Walk through air quality history with the District's new WAAQ System
Web-Based Archived Air Quality System
WAAQS relies on actual observations to determine neighborhood air quality. Because of this, only years with significant amount of data can be used. Ozone estimates can reasonably be calculated back to 1990, while PM2.5 estimates can only be estimated back to 2002. In addition, because AQI is a combination of PM2.5 and Ozone, it is limited to the PM2.5 period of record and can only be estimated back to 2002.
PM2.5 and AQI have not been estimated for neighborhoods above about 1,000 ft. Estimating PM2.5 concentrations is significantly more challenging than ozone. Localized impacts, limited historical monitoring and uncertainty in grid based models reduced the District’s confidence in PM2.5 estimates at higher elevation sites. Because AQI is dependent on both ozone and PM25, AQI was not estimated for neighborhoods without PM2.5 data. District staff will continue to refine estimation methods and provide estimates after these challenges have been addressed.
The number of days the population in a selected area was exposed to air pollution concentrations exceeding the standard.

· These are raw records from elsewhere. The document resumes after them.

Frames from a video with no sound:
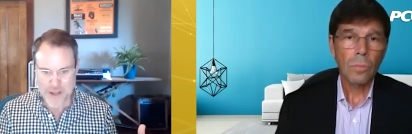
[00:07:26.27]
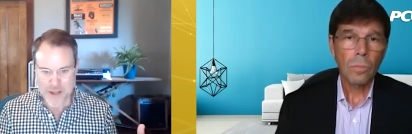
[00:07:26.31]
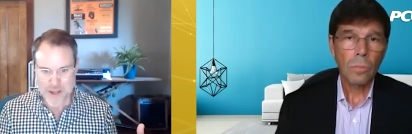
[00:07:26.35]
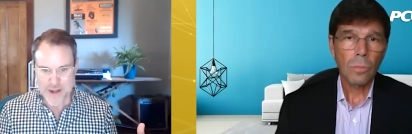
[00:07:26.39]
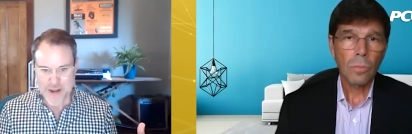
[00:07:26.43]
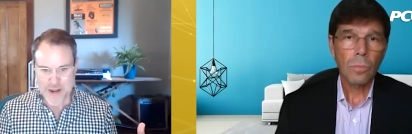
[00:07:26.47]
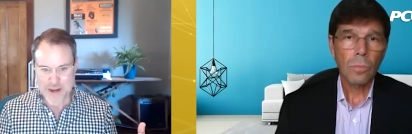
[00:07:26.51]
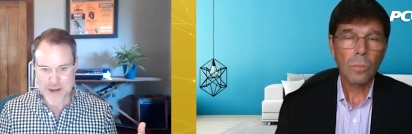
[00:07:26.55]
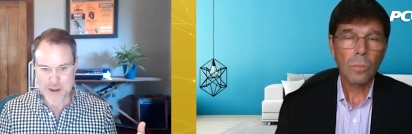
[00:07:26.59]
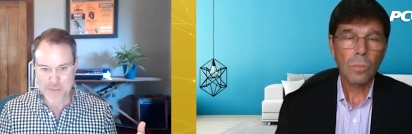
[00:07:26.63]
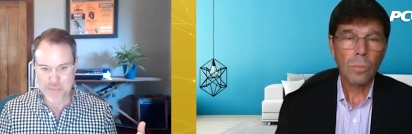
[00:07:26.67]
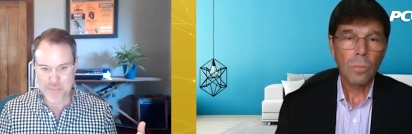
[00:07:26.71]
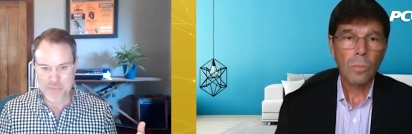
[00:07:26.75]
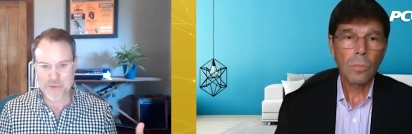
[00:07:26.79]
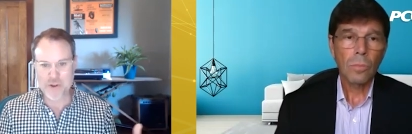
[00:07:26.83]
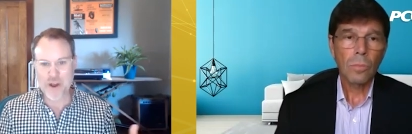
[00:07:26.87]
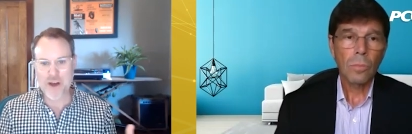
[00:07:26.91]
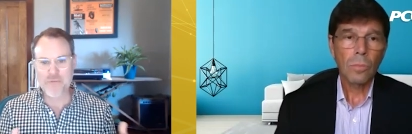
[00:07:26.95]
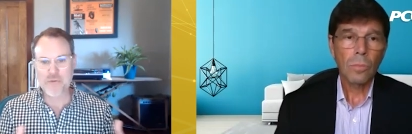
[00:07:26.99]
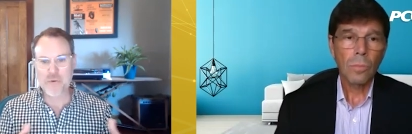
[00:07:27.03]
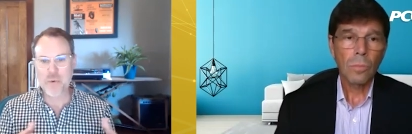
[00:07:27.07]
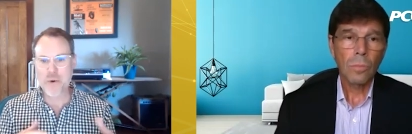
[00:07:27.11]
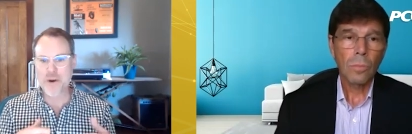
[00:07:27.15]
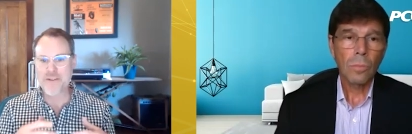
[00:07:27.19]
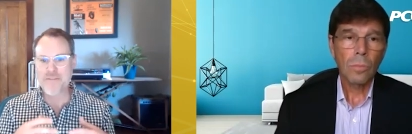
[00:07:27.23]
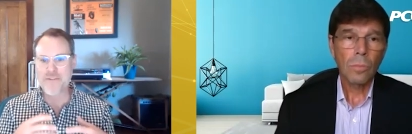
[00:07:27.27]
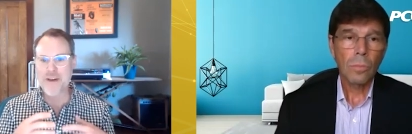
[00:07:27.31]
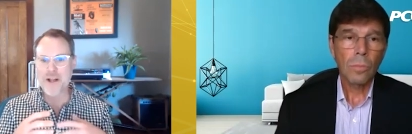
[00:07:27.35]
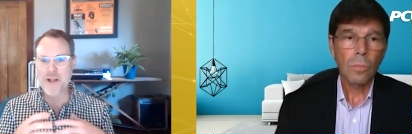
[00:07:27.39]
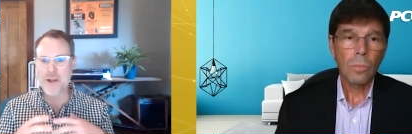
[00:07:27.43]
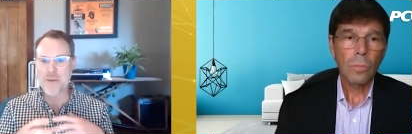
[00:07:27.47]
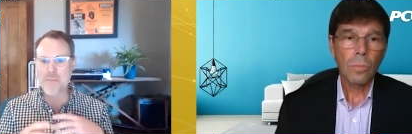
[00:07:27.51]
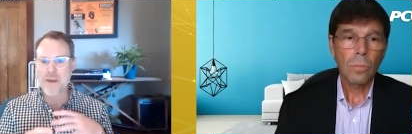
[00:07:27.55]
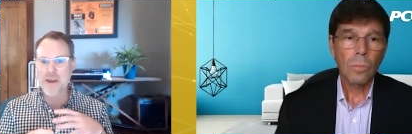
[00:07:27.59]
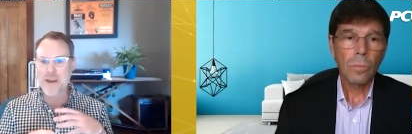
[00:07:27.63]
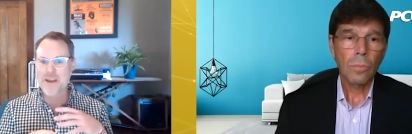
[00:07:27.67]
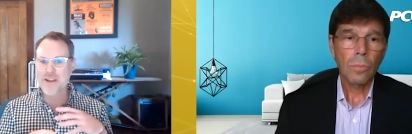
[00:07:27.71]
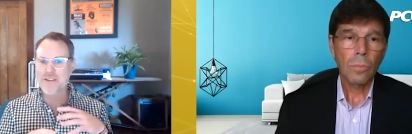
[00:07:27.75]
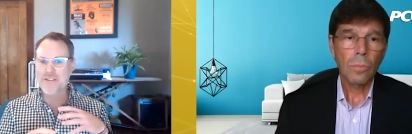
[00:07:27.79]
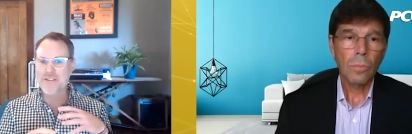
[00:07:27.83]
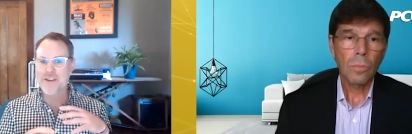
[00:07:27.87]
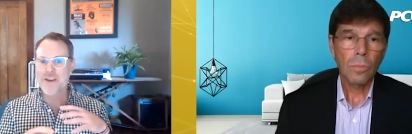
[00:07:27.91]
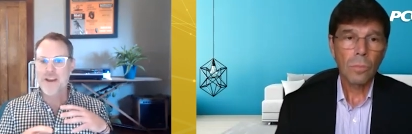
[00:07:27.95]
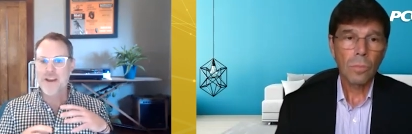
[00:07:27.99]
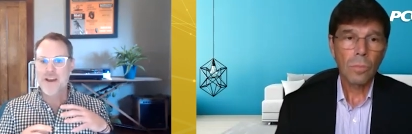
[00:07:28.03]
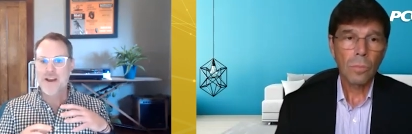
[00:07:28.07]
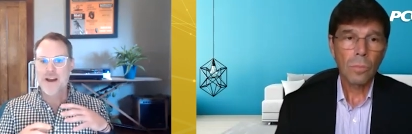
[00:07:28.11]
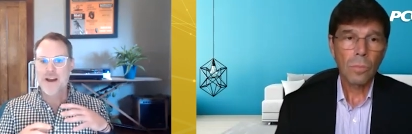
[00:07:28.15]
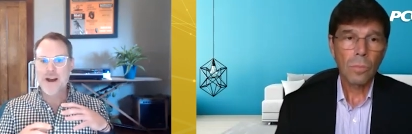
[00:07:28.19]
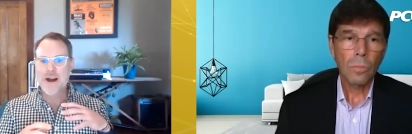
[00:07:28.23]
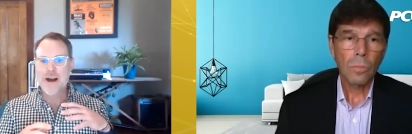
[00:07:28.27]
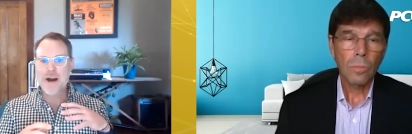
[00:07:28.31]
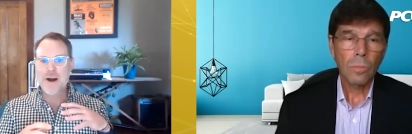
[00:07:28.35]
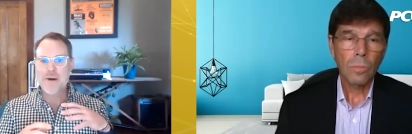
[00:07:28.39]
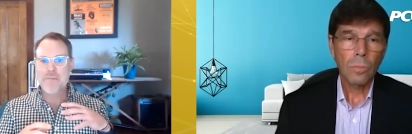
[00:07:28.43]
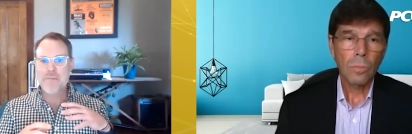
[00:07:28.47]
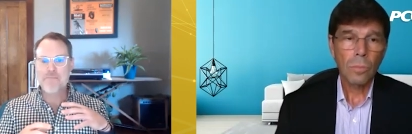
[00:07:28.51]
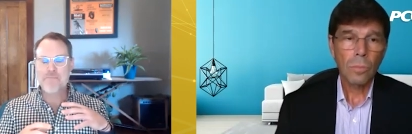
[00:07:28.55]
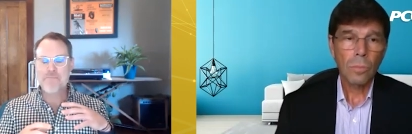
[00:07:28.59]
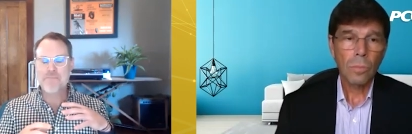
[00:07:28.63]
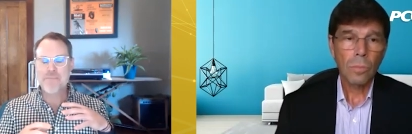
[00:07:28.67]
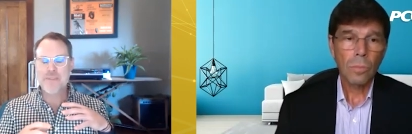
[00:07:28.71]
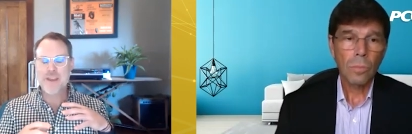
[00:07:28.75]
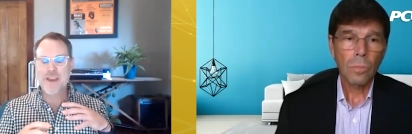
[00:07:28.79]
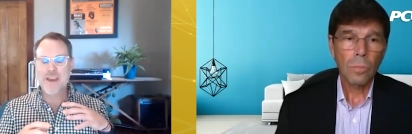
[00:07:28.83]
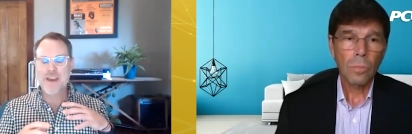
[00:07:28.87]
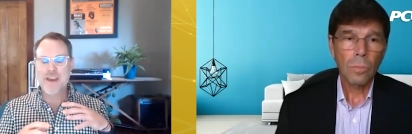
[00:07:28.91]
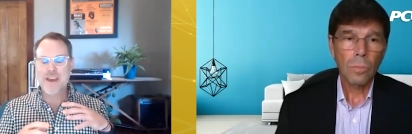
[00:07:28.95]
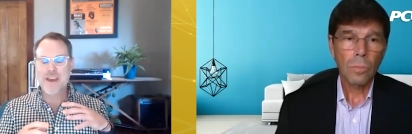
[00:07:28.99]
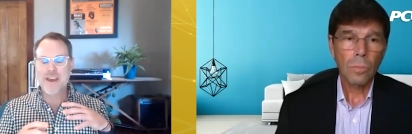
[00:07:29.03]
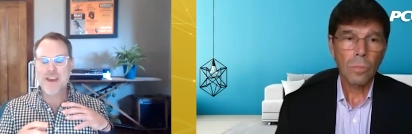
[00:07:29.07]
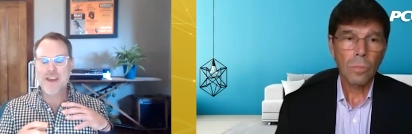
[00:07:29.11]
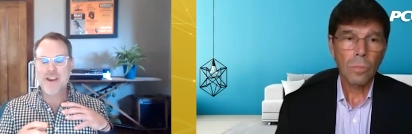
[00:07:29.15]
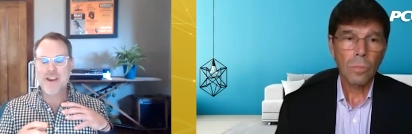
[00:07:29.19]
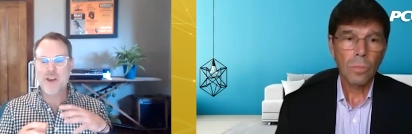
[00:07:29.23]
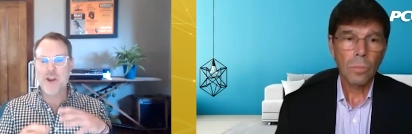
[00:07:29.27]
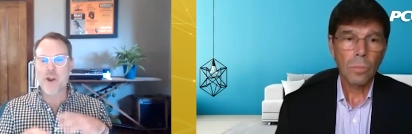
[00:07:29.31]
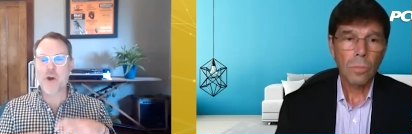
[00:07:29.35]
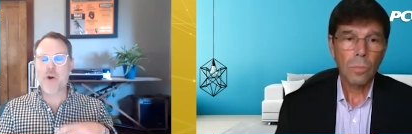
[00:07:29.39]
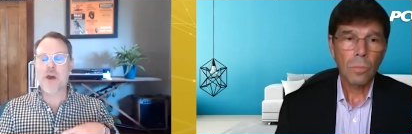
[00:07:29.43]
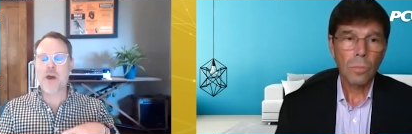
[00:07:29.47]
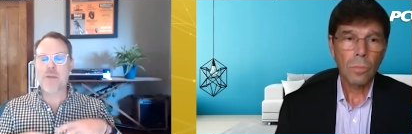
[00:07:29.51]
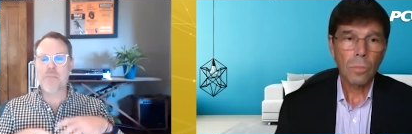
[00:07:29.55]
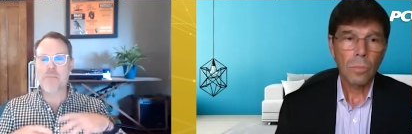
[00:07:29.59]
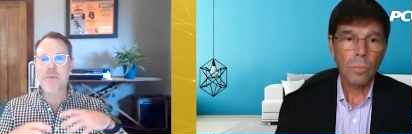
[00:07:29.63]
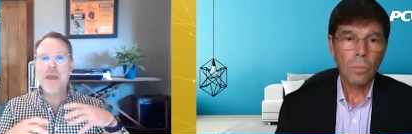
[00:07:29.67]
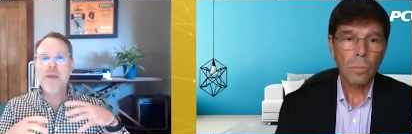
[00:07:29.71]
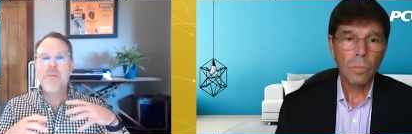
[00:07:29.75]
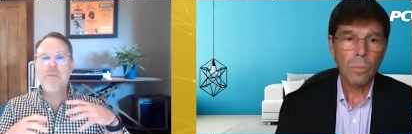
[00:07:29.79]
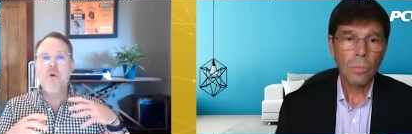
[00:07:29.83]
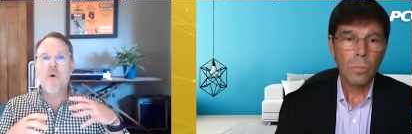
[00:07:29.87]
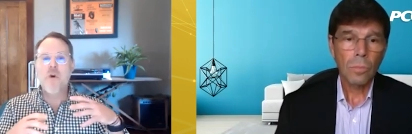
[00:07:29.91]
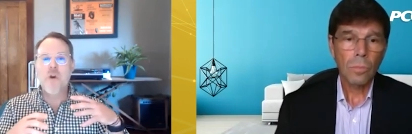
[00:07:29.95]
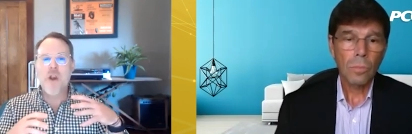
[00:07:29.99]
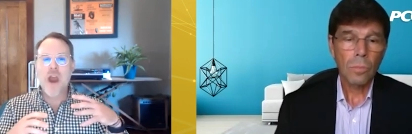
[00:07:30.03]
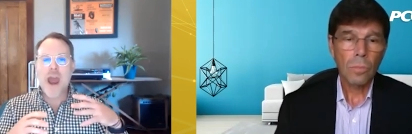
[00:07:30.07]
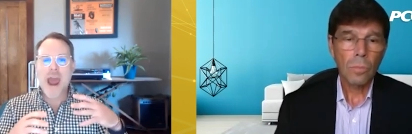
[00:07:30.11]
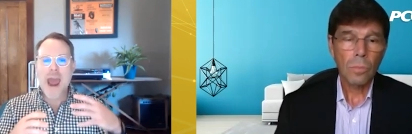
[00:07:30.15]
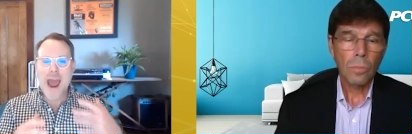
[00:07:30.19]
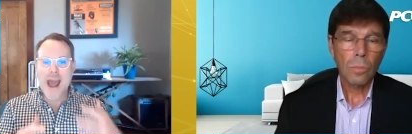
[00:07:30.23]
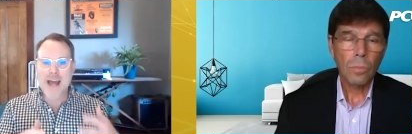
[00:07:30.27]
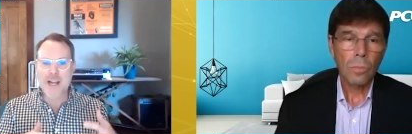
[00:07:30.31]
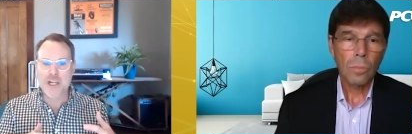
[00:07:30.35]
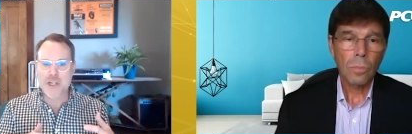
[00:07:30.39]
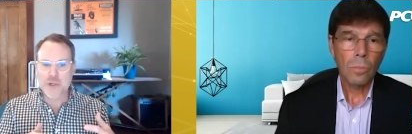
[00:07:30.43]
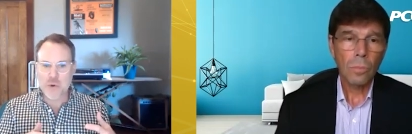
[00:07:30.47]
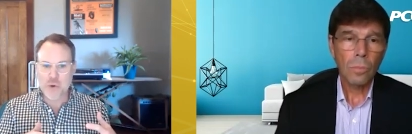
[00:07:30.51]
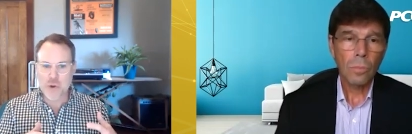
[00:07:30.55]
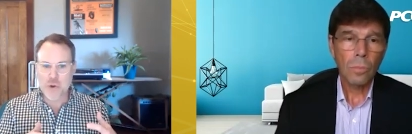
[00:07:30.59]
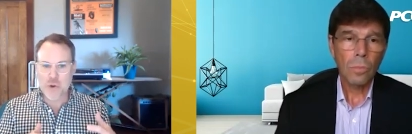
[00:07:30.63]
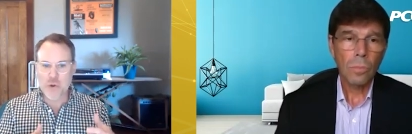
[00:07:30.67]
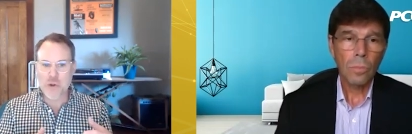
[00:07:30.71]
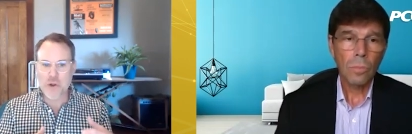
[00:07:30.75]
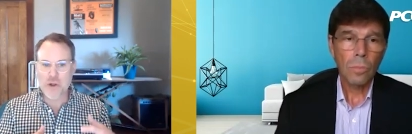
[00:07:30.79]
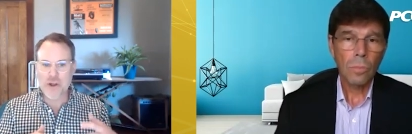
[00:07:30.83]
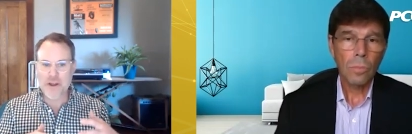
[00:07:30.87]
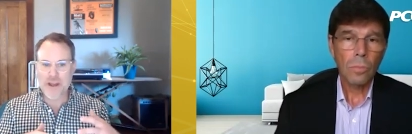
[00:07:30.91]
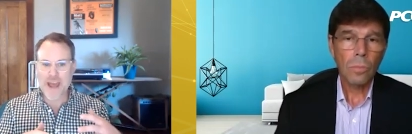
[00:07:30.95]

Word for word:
Speaker 1: Um, software development um, and you know and being more agile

When under population exposure, the number of days a person at the selected location was exposed to air pollution concentrations exceeding the standard.
When under AQI, the number of days a person at a selected location experienced good/unhealthy air quality.
When under population exposure, the average population exposure for residents in the county of a selected location.
When under AQI, the average number of days with good/unhealthy air quality experienced by the population in the county of a selected location.
When under population exposure, the average population exposure for residents in the San Joaquin Valley air basin.
When under AQI, the average number of days with good/unhealthy air quality experienced by the population in the San Joaquin Valley air basin.
Air quality has been estimated for over 3,800 neighborhoods in the Valley using models developed from statistical relationships between monitoring site observations and grid based air quality models used for attainment projections. From these statistical relationships, daily 8-hr average ozone, daily 24-hr average PM2.5 and daily AQI were estimated. Monthly statistics for all neighborhoods were then calculated using these daily estimates.
An evaluation of accuracy for this type of model is challenging, because most estimates are made for locations without air quality monitors. In general, the estimated air quality readings for neighborhoods close to existing or historical monitoring sites are close to or exactly match observations, while sites further from monitors are less accurate. Accuracy for ozone was evaluated using more than 22,795 observations from eight monitoring sites not included in the predictive model for various reasons. Estimates for these sites had a mean error of 1.1 ppb and a mean absolute error of 5.1 ppb. A similar analysis with 4,776 PM2.5 observations from four sites resulted in a mean error of -1.4 µg/m3 and a mean absolute error 4.2 µg/m3.